Multipole systems of a higher order can also be used as a collision cell. Such multipole systems comprise more than just two rod pairs. With more than two rod pairs, hexapole, octopole, decapole, dodecapole fields etc. are created. Both phases of a two-phase RF voltage are applied across two neighboring rods. Walls of a so-called pseudopotential then develop between the rods, as is the case with the quadrupole system, these walls hold the ions in the interior of the rod system. In contrast to the quadrupole system, the pseudopotential forms a flat trough in the vicinity of the axis in which the thermalized ions collect further away from the axis than is the case with the parabolic minimum of a quadrupole system. The more rod pairs there are, the shallower the trough. Multipole systems are therefore not as suitable as quadrupole systems for beam conditioning. In octopole systems, it is even possible to observe that the Coulombic repulsion of the ions causes them to collect around the fringes; the axis has a much lower ion density. For some types of mass spectrometer, the higher multipole systems cannot therefore be used as a collision cell for the analysis of the daughter ions owing to their poor beam conditioning.

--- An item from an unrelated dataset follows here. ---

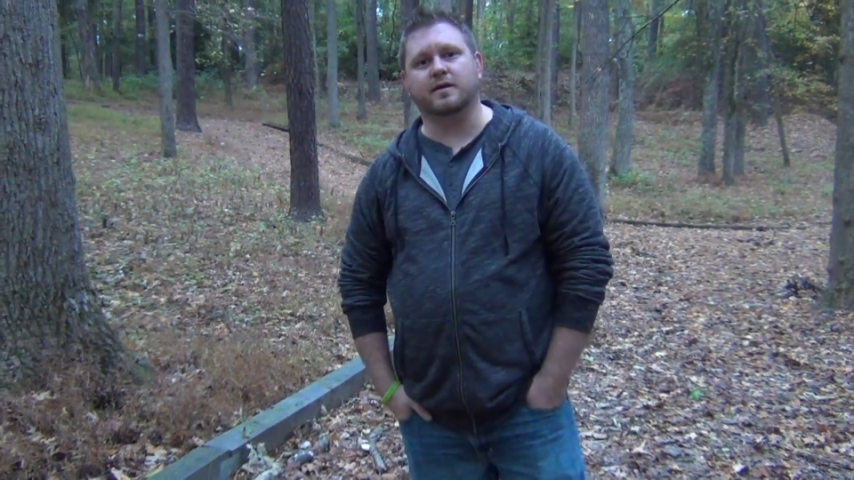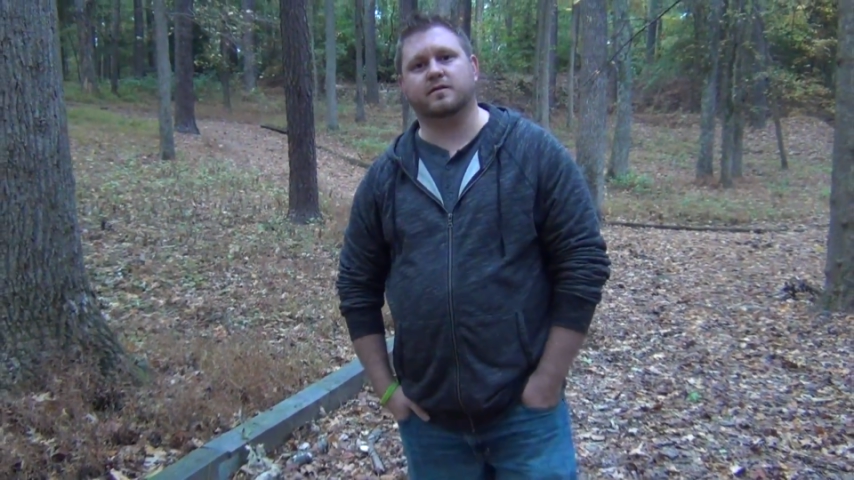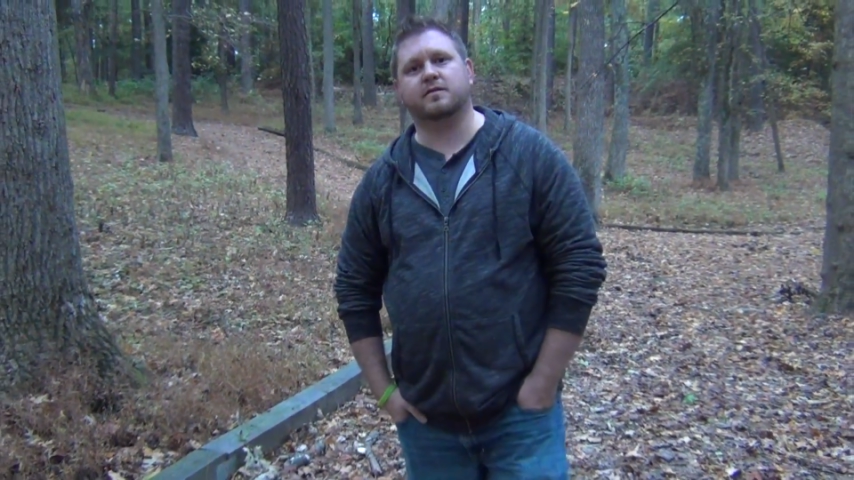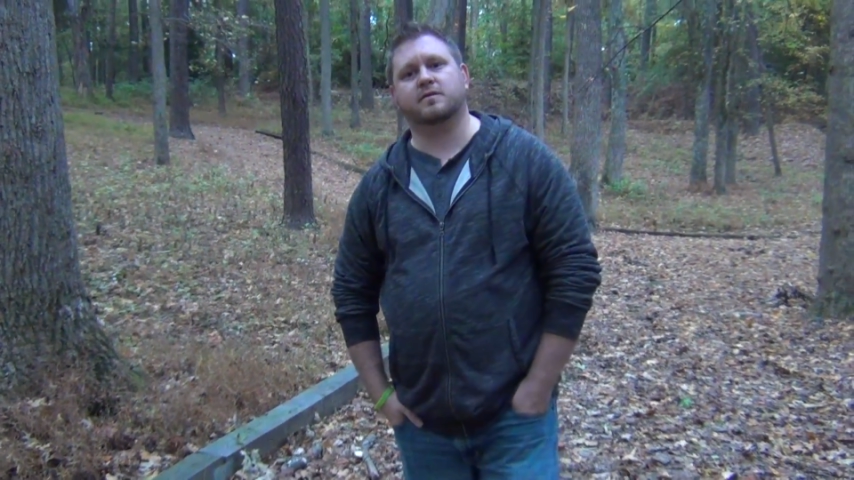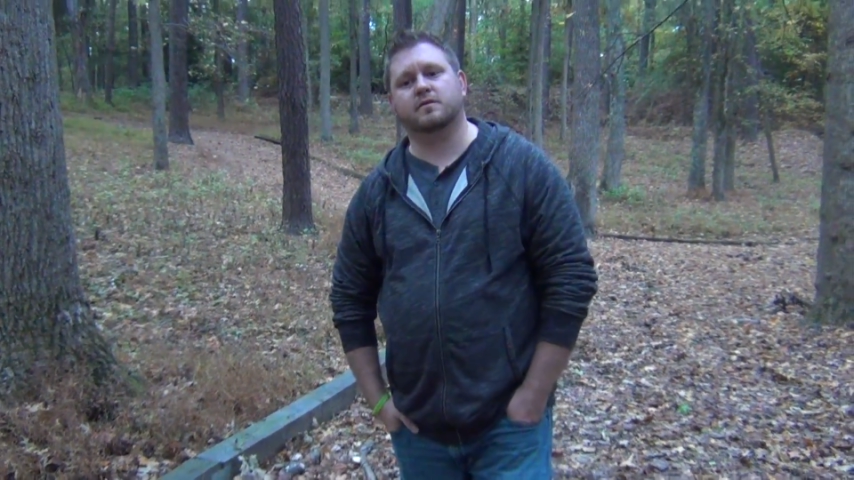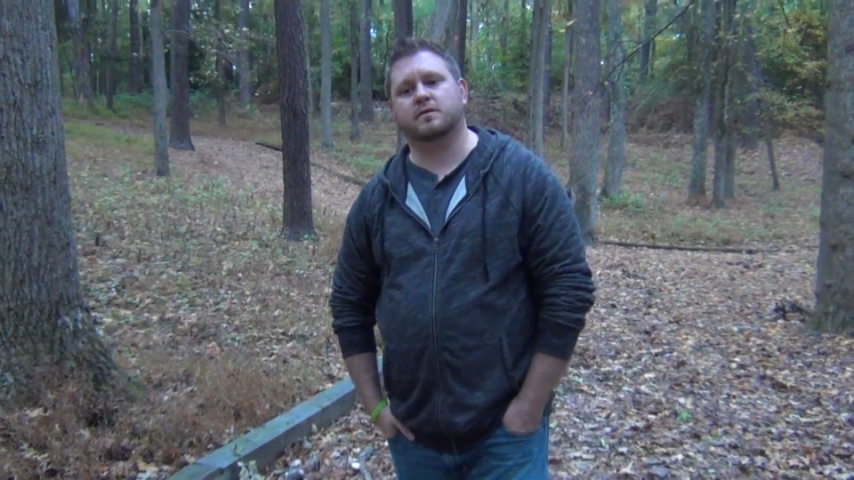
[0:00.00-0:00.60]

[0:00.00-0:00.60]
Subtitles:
us.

Time-of-flight mass spectrometers with orthogonal injection of a primary ion beam possess a so-called pulser at the beginning of the flight path which accelerates a section of the primary ion beam, i.e. a string-shaped ion package, at right angles to the previous direction of the beam. This forms a ribbon-shaped secondary ion beam in which light ions fly quickly and heavier ones more slowly, and whose direction of flight lies between the previous direction of the primary ion beam and the direction of acceleration at right angles to this. A time-of-flight mass spectrometer of this type is preferably operated with a velocity-focusing reflector which reflects the whole width of the ribbon-shaped secondary ion beam and directs it towards a similarly extended detector.
If all ions fly in a line exactly in the axis of the pulser, and if the ions have no velocity components transverse to the primary ion beam, then theoretically—as can easily be understood—an infinitely high mass resolution power can be achieved, since all ions with the same mass fly precisely in the same front and reach the detector at precisely the same time. If the primary ion beam has a finite cross section, but no ion has a velocity component transverse to the direction of the beam, then spatial focusing of the pulser again theoretically means an infinitely high mass resolution can be achieved. The high mass resolution can even still be achieved if a strict correlation exists between the ion location (measured from the beam axis of the primary beam in the direction of the acceleration) and the ion transverse velocity in the primary beam in the direction of the acceleration. If no such correlation exists, however, i.e. if ion locations and ion transverse velocities are statistically distributed with no correlation between the two distributions, then it is no longer possible to achieve high mass resolution.
The primary ion beam must therefore be conditioned with respect to location and velocity distribution in order to achieve a high mass resolution in the time-of-flight mass spectrometer.
Beam conditioning is also required for other types of mass spectrometer, or at the very least it is useful. Every mass spectrometer has a phase space acceptance cross section which determines which of the injected ions are accepted and which deflected or reflected.